Over 200 million predicted protein structures have been made freely available by Google offshoot DeepMind and the intergovernmental European Molecular Biology Laboratory (EMBL).
Their AlphaFold Protein Structure Database uses artificial intelligence (AI) to forecast the 3D shape of nearly all catalogued proteins known to science, covering almost every organism that has had its genome sequenced.
DeepMind—a subsidiary of Google’s parent company Alphabet Inc.—and EMBL’s European Bioinformatics Institute (EMBL-EBI) have expanded the database almost 200-fold in the hope that it will spur scientific research, tackle global challenges and accelerate the diagnosis and treatment of disease.
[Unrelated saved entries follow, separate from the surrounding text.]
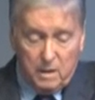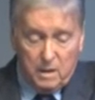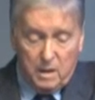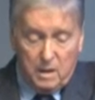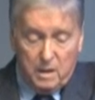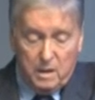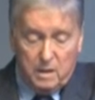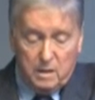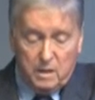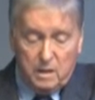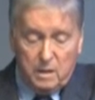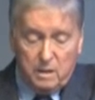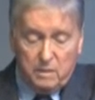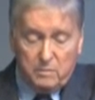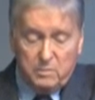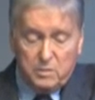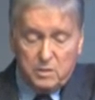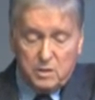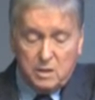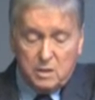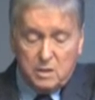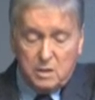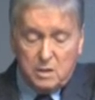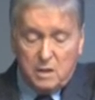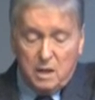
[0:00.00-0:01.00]
And it
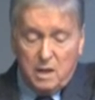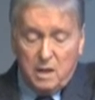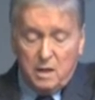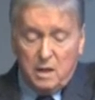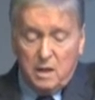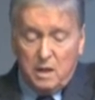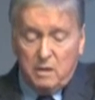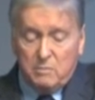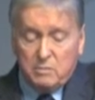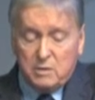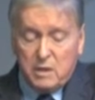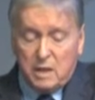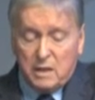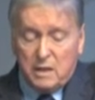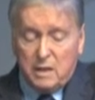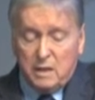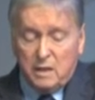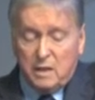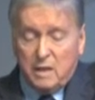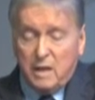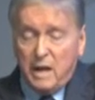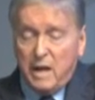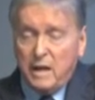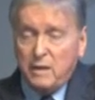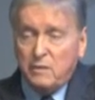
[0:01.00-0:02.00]
was like a
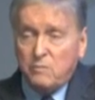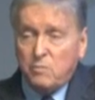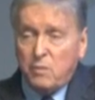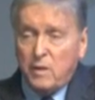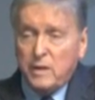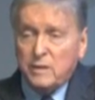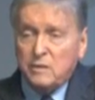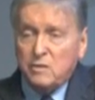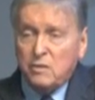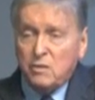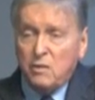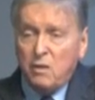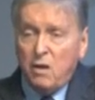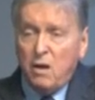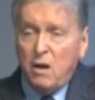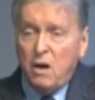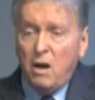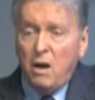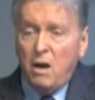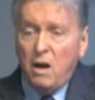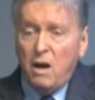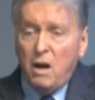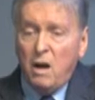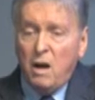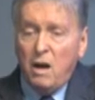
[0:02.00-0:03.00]
gateway to the
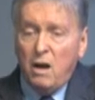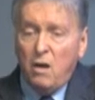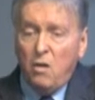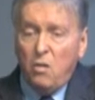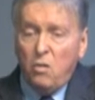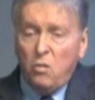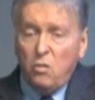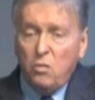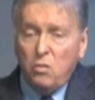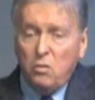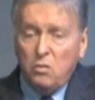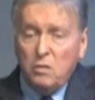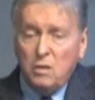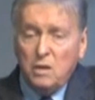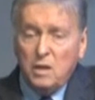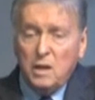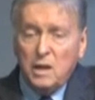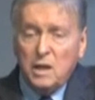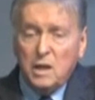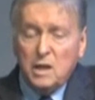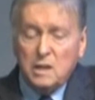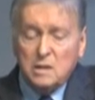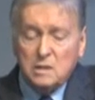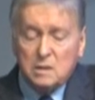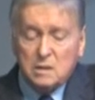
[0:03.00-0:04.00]
whole
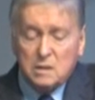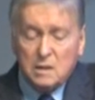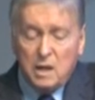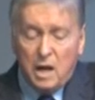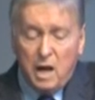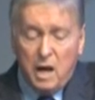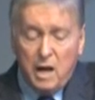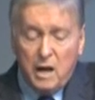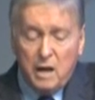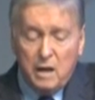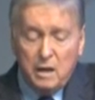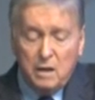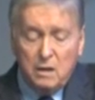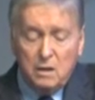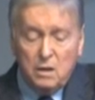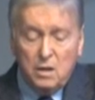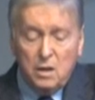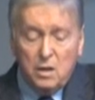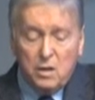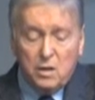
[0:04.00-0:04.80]
entire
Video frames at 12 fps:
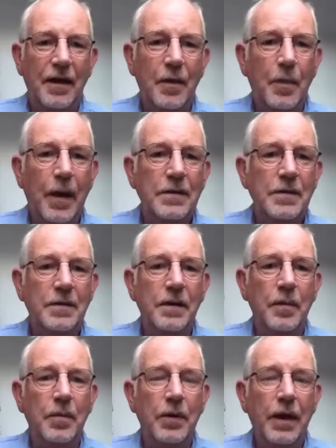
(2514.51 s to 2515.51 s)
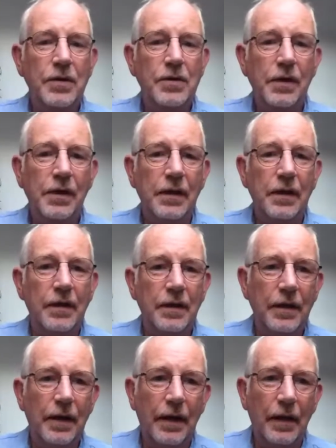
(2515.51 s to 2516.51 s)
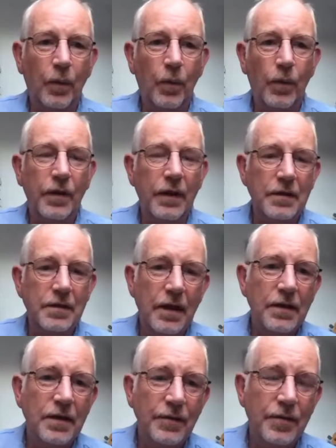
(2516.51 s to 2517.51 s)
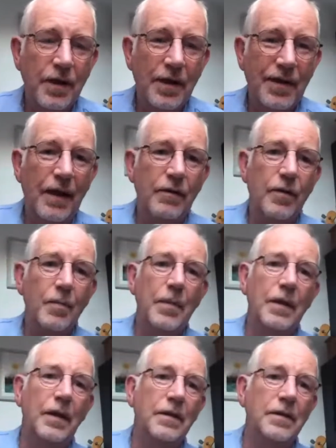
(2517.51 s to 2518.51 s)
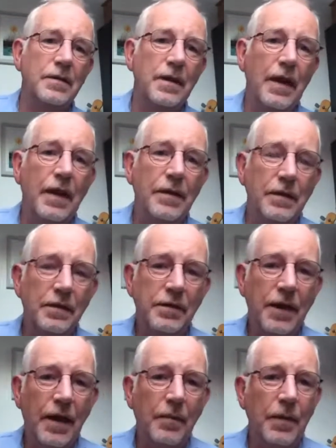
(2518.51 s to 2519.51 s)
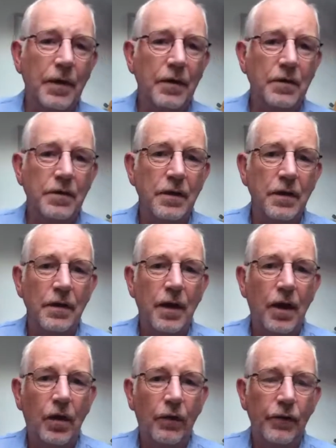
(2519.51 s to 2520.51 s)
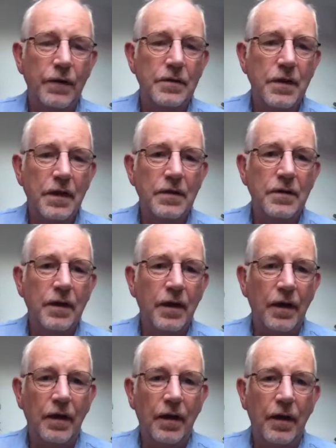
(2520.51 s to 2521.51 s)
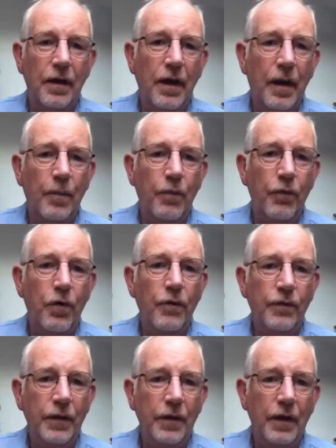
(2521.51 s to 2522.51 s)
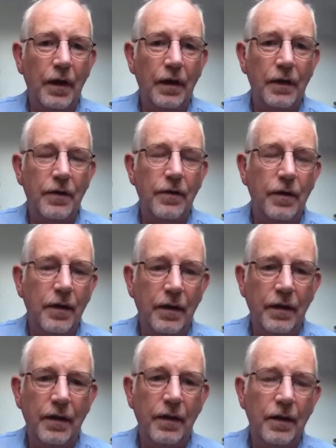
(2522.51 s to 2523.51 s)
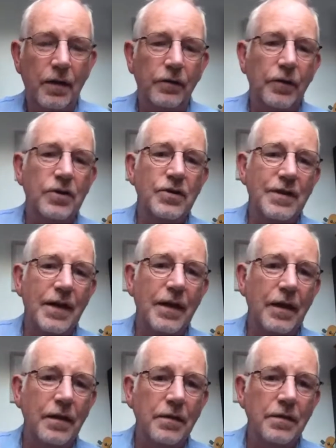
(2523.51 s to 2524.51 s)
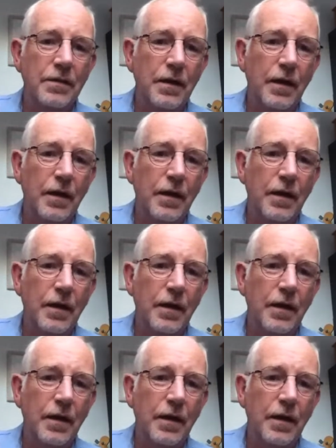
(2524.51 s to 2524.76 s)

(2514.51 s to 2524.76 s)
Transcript: capacity, but actually with the incentives that are there at the minute, it's an ideal time, because hopefully as things improve and the conditions ease,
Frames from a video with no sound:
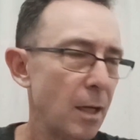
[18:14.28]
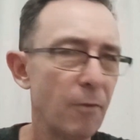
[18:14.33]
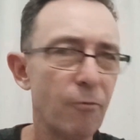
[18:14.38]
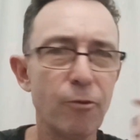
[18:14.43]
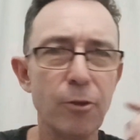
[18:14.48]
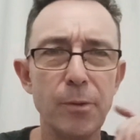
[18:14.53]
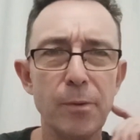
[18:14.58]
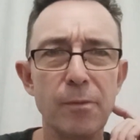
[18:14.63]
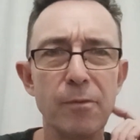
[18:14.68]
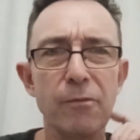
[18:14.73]
a
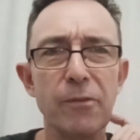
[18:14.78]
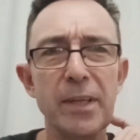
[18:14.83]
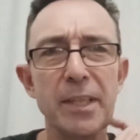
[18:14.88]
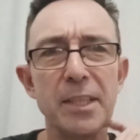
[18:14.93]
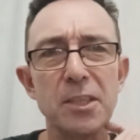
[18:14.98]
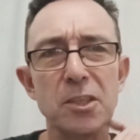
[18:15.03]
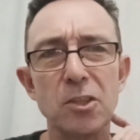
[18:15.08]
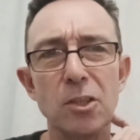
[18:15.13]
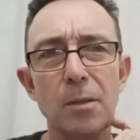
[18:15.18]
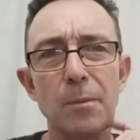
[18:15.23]
fruit and
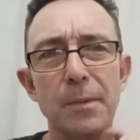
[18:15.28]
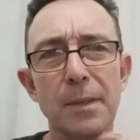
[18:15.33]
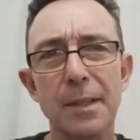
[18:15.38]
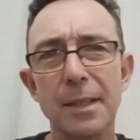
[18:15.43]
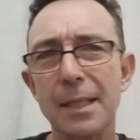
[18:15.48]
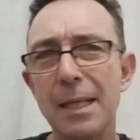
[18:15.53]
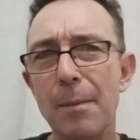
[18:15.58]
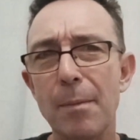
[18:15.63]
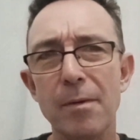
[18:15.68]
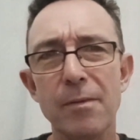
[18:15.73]
veg shop
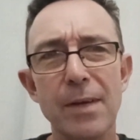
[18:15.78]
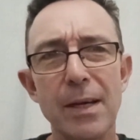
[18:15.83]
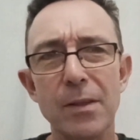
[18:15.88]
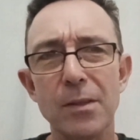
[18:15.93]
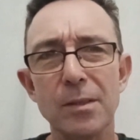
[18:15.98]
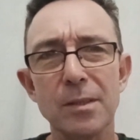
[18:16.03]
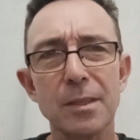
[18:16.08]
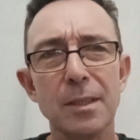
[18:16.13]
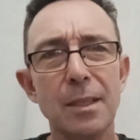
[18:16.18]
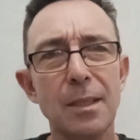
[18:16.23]
and a couple of
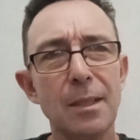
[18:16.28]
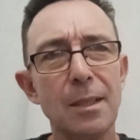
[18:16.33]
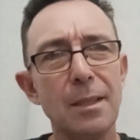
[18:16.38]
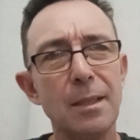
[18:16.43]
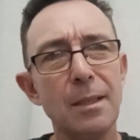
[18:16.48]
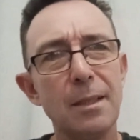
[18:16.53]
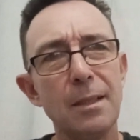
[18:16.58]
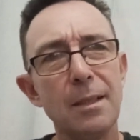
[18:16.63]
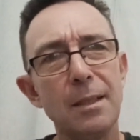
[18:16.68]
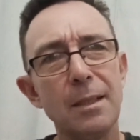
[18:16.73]
others.
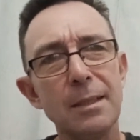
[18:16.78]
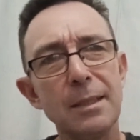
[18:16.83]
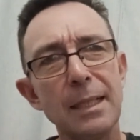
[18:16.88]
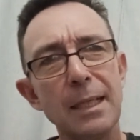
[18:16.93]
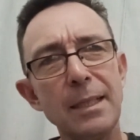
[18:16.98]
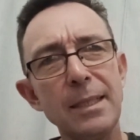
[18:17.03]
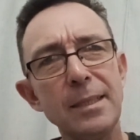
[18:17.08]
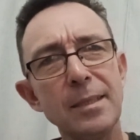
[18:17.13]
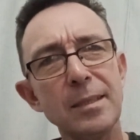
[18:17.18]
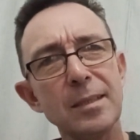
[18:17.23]

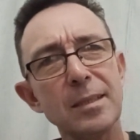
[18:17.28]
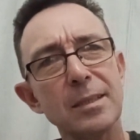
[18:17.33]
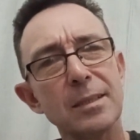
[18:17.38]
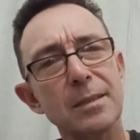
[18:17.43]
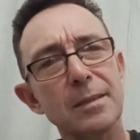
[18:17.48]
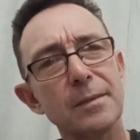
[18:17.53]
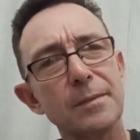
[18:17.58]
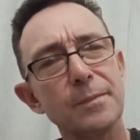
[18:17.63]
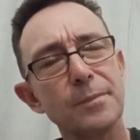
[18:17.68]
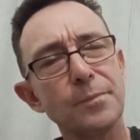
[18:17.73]
Now this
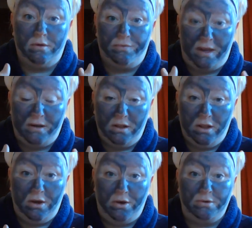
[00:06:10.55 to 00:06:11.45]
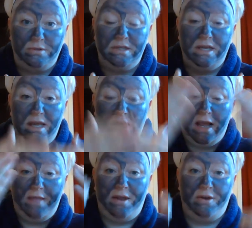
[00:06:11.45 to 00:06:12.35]
then close,
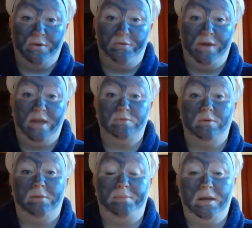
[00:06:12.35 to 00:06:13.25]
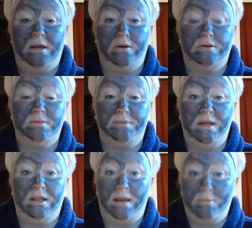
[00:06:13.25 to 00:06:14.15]
and then your face will appear to be
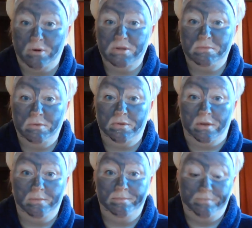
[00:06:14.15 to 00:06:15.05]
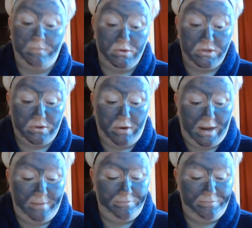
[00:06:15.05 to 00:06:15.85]
a lot more smooth, which is great.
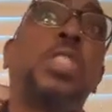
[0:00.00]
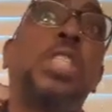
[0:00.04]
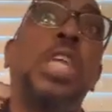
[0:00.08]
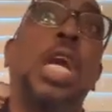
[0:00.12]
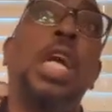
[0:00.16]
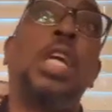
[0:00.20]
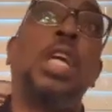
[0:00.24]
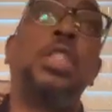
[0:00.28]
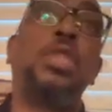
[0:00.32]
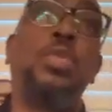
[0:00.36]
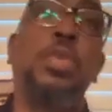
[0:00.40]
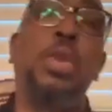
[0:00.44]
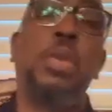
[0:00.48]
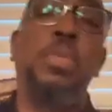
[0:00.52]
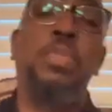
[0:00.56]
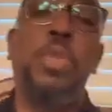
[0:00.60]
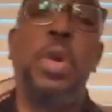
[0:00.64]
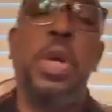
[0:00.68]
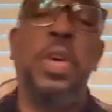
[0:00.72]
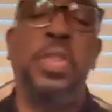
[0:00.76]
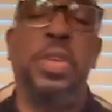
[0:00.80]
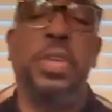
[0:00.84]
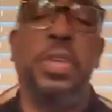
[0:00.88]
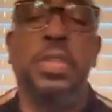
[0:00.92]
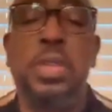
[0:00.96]
Joshua
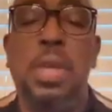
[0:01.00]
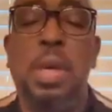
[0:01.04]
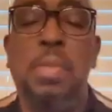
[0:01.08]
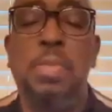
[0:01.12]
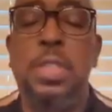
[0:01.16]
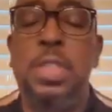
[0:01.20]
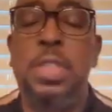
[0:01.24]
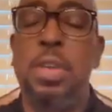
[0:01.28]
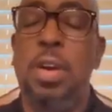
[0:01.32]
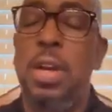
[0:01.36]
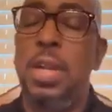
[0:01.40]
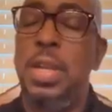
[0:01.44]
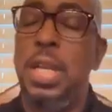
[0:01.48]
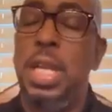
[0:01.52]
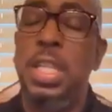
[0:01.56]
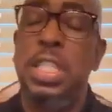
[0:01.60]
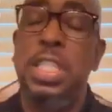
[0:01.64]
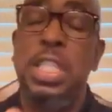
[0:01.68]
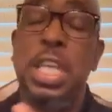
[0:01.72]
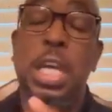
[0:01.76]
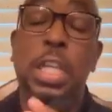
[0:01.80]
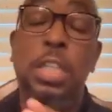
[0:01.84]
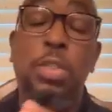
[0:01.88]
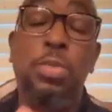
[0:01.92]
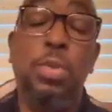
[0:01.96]
brother, I'm sorry,
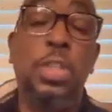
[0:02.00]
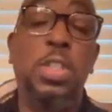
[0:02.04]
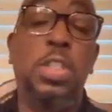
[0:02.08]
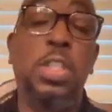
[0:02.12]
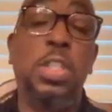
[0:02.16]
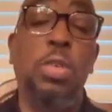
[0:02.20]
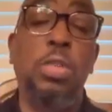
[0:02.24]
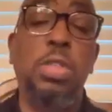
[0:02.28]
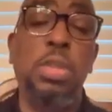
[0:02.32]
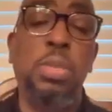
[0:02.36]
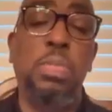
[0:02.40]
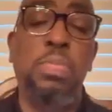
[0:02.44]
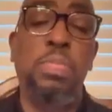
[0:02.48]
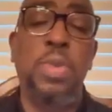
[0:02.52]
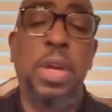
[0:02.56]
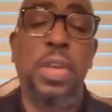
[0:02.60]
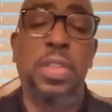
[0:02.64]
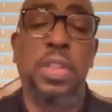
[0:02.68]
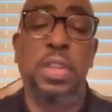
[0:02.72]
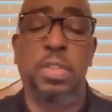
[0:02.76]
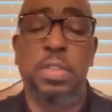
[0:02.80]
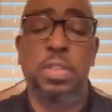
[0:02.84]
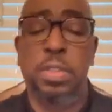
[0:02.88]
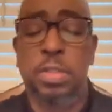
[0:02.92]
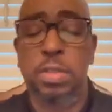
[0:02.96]
not Joshua, Joseph
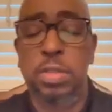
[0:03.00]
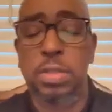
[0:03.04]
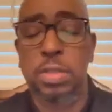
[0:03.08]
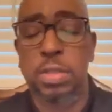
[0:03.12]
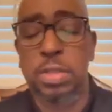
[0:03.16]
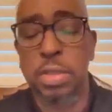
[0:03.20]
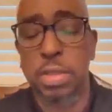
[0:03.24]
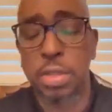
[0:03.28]
brothers.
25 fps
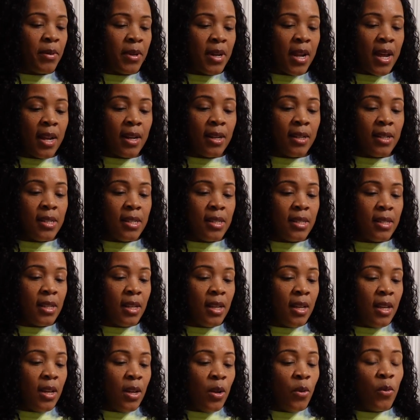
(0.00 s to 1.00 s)
but not least,
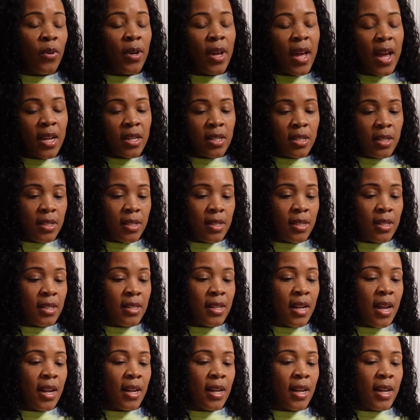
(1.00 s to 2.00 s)
well actually this is
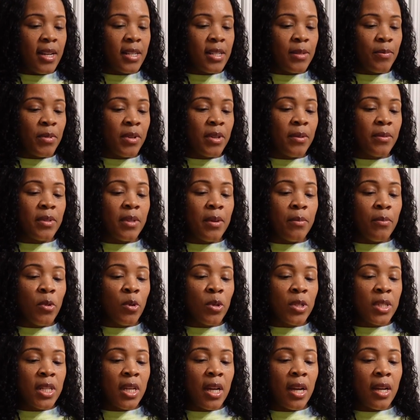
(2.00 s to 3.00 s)
not last, but the
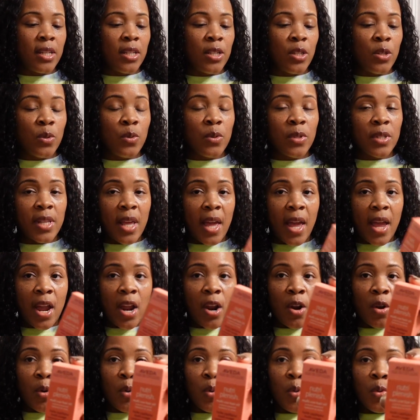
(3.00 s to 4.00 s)
multi-use
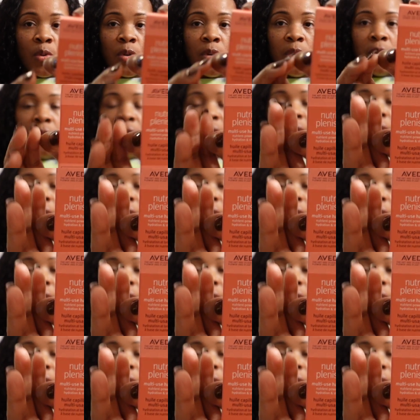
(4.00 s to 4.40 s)
hair oil.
Scientists are currently using the AlphaFold method and database for a variety of applications including fighting antibiotic resistance, reducing plastic pollution, tackling drug resistance to understanding honey bee immunity.
A protein’s structure, determined from its amino acid sequence, determines its biological function.
“This is one of the most important datasets since the mapping of the Human Genome,” EMBL Deputy Director General and EMBL-EBI Director Ewan Birney told Inside Precision Medicine.
“In my wildest dreams, I didn’t expect the AlphaFold Database to grow so quickly and become such a comprehensive data resource for the scientific community. It’s a real joy to see the data open and accessible for everyone to explore and build on.”
Since its launch in July 2021, the AlphaFold database has been accessed by more than half a million researchers from 190 countries.
Over 2 million protein structures have so far been viewed, and the database has been cited in more than 1000 scientific papers.
Initially, the database included more than 350,000 protein structure predictions, including the 20,000 proteins found in humans.
Later, it was expanded to include UniProtKB/SwissProt, a freely accessible resource of protein sequences and functional information.
Then, earlier this year, it added the predicted structures of nearly 200,000 proteins from 25 organisms that are on the World Health Organization’s list of neglected tropical diseases and 10 on its antimicrobial resistance list.
Researchers are now building on AlphaFold to create and adapt tools such as Foldseek, which allows fast and sensitive comparison of large structure sets, and Dali, which relates new 3D protein structures to existing ones.
New algorithms based on AlphaFold’s core machine learning ideas have also been applied in areas such as predicting RNA structure or novel protein design.
“We’ve been amazed by the rate at which AlphaFold has already become an essential tool for hundreds of thousands of scientists in labs and universities across the world,” said DeepMind founder Demis Hassabis in a press statement.
He added: “Our hope is that this expanded database will aid countless more scientists in their important work and open up completely new avenues of scientific discovery.”